Your goal: This exercise calls for duplicating every entry below exactly, without the images.

──────── Dataset excerpts ────────

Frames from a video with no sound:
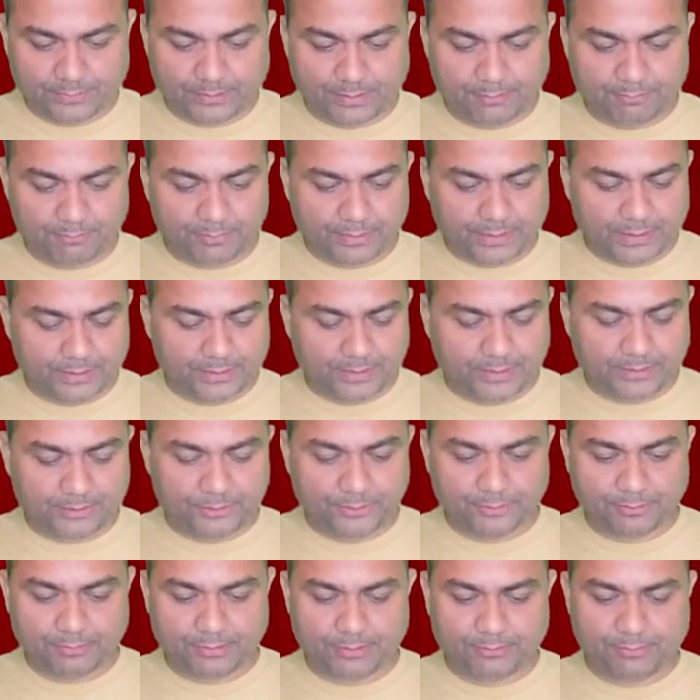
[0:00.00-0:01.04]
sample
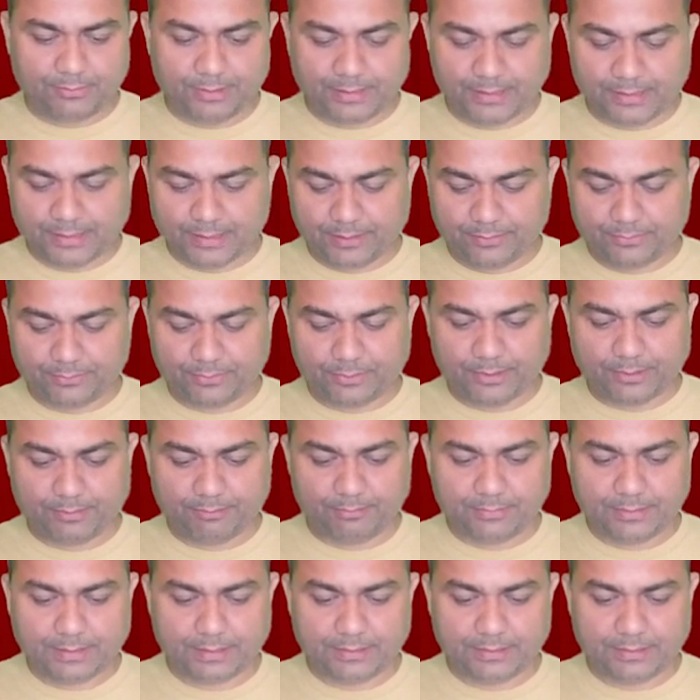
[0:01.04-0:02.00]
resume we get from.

────────

Output below:
Frames from a video with no sound:
[0:00.00-0:01.04]
sample
[0:01.04-0:02.00]
resume we get from.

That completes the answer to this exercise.